Prince Harry shares memories of his mom as Invictus Games debuts in U.S.

To see Prince Harry in his comfort zone, just watch him with veterans.

"I view myself as Captain Wales first and then Prince Harry second," he said. "I've done all this stuff. I've walked the walk, I've worn the t-shirt, I've done a lot of what these guys have done and I've been lucky enough not to be injured, so it seemed very fitting for me to be able to use my name and status to bring a spotlight onto these individuals - create the platform and allow them to flourish."

That platform is the Invictus Games - a competition of wounded service men and women from around the world. Prince Harry launched the games from London in 2014.

After two years of preparations, the games are making their American debut and he admits that the expectations are high, reports "CBS This Morning" co-host Norah O'Donnell.

"The second time around is always harder, bizarrely. And this one has been harder," Harry said. "We just need to fill the seats and make sure we create the perfect atmosphere for all the competitors."

More than 500 athletes from 15 countries are competing in 11 competition events this week. Among the competitors are Navy Airman Brett Parks and Air Force Captain Christy Wise. Both athletes lost limbs, but not in action.

"Yes, I always joke with people saying that I saved the government a plane ticket," Parks said. "I didn't have to go over there and get injured."

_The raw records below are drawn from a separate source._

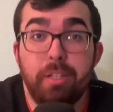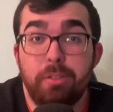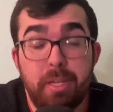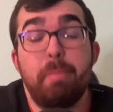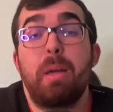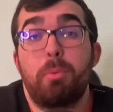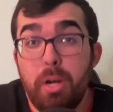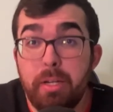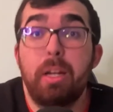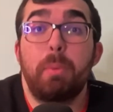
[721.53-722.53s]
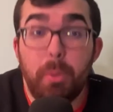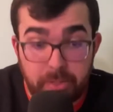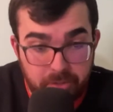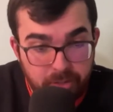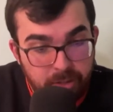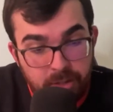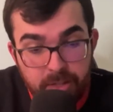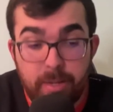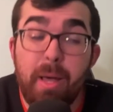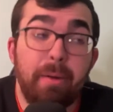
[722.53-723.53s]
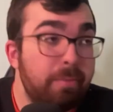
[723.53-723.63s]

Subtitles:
so give me a break here, boys. Come on.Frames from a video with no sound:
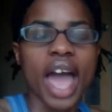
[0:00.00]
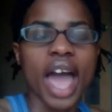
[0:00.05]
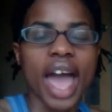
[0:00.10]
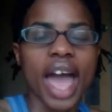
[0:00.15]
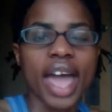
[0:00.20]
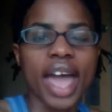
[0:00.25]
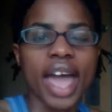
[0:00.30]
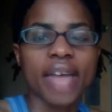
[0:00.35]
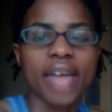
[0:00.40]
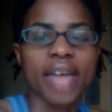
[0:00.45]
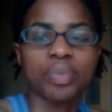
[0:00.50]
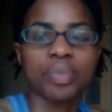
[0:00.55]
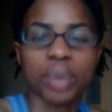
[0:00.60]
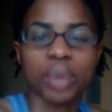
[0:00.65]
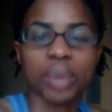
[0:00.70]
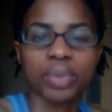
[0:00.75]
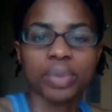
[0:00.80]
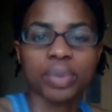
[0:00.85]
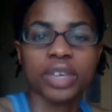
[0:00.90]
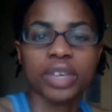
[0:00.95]
And
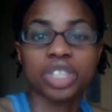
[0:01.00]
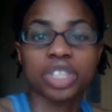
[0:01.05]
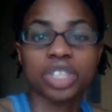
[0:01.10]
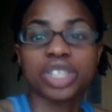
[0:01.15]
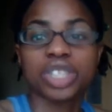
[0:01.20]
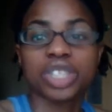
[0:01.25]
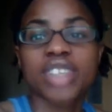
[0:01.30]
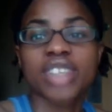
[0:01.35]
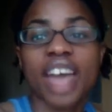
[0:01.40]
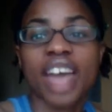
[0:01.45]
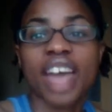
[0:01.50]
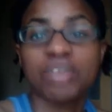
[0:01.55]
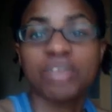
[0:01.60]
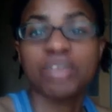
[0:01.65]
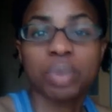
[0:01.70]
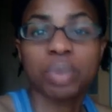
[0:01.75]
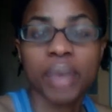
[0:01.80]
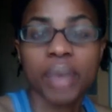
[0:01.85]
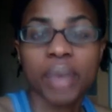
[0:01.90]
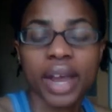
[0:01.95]
preparation is have it
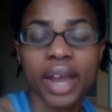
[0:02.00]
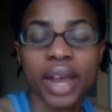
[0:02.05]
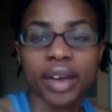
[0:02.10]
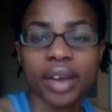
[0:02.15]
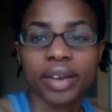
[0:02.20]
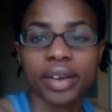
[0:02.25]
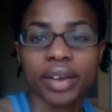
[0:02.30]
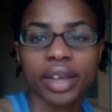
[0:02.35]
prepared.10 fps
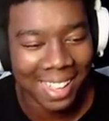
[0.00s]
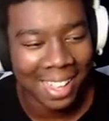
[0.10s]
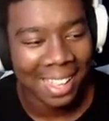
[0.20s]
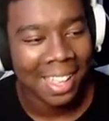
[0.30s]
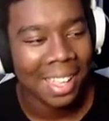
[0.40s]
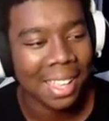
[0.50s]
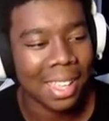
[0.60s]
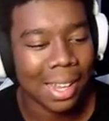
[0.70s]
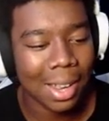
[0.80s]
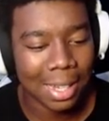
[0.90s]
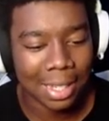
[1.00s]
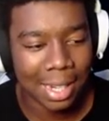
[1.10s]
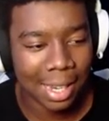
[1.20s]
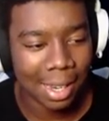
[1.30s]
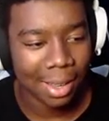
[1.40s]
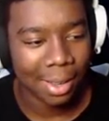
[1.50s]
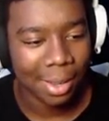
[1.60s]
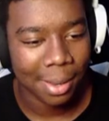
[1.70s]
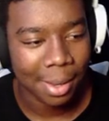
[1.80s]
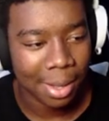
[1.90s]
Y'all know how to cheat, yo.
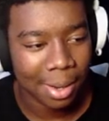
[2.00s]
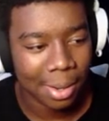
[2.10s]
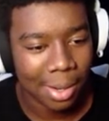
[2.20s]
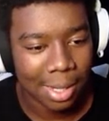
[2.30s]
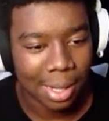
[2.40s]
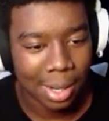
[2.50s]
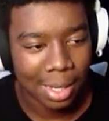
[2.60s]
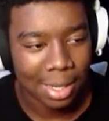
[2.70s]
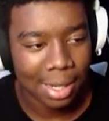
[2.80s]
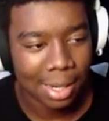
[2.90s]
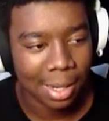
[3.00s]
Y'all know this. I know how to cheat.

Parks broke up an armed robbery near the Jacksonville gym where he was a personal trainer.

"He had a gun in his sweatshirt pocket and he fired off two shots. One hit me in the abdomen and the second shot missed," Parks recalled.

His wife was seven months pregnant at the time.

"My wife's my hero. She's the greatest woman I've ever known. I didn't get to speak to her for 20 days," Parks said. "I always joke that I'd much rather be in my shoes than hers because every single day she thought this was the last day she'd see me."

Wise was hit by a fishing boat while paddleboarding.

"You expect risks in Afghanistan or Africa or flying missions, but it can happen anywhere, anytime," Wise said. "I lost about 60 to 70 percent of my blood in the water, but I'm so happy to be here."

Her recovery has been remarkable. She is now back in the cockpit as an active duty pilot and will be competing in several events -- track and field, running, swimming, rowing and cycling.

"I think I got them all," Wise said, laughing.

She's quick to credit to her family of high achievers, which includes an Olympic gold medal-winning brother and twin sister who is a doctor.

"When I'm in pain, I just have to survive it. They're the ones who see you in pain and can't do anything about it," Wise said. "So I think it's harder on them than it is for us."

The Invictus Games is being held at the ESPN Wide World of Sports Complex at Walt Disney World Resort in Orlando. Prince Harry said having Disney World next door was one of the main reasons for the competition site.

"All the families and friends are coming over. The kids are going to absolutely love it. I'm going to love it," he said, laughing.

Disney World was also his first trip to the U.S. in 1993 when he was nine years old with his mother, the late Princess Diana.

"And, you know, we had happy, happy memories. You know, it was absolutely fantastic. And it's so nice to be back here-- back here with all these guys as well," Harry said. "I'd hope she'd be incredibly proud. I hope she'd be sitting up there having her own little party and looking down thinking what we've achieved because it's a massive team effort. What we've achieved is absolutely brilliant. I would love it if she was here, and I'm sure she would be running around causing chaos like I intend to."

Harry named the competition after the poem, "Invictus," written by William Ernest Henley nearly 150 years ago. A line reads: "It matters not how straight the gait, how charged with punishments the scroll, I am the master of my fate. I am the captain of my soul."

"From our perspective, the poem and the name just seemed to fit absolutely perfectly," Harry said.

Poetry helps capture the spirit of the games, but to see the determination of these athletes, just look at the pictures and listen to their hearts.

"They just want to kick the ass out of life," Harry said.

"I've never heard a prince use that word before," O'Donnell joked.

"No, I know," Harry said, laughing. "But you know, some people back home are saying, 'Oh, you can't say that word' but it's a body part. And Dave Henson stood up and the captain of the U.K. team said it in London in 2014. I would never stop saying something like that - that is the definition of what these guys are doing. They understand this is a second chance in life and a lot of these guys taking part in these games should not be alive. Now that's a reason to watch, you know?"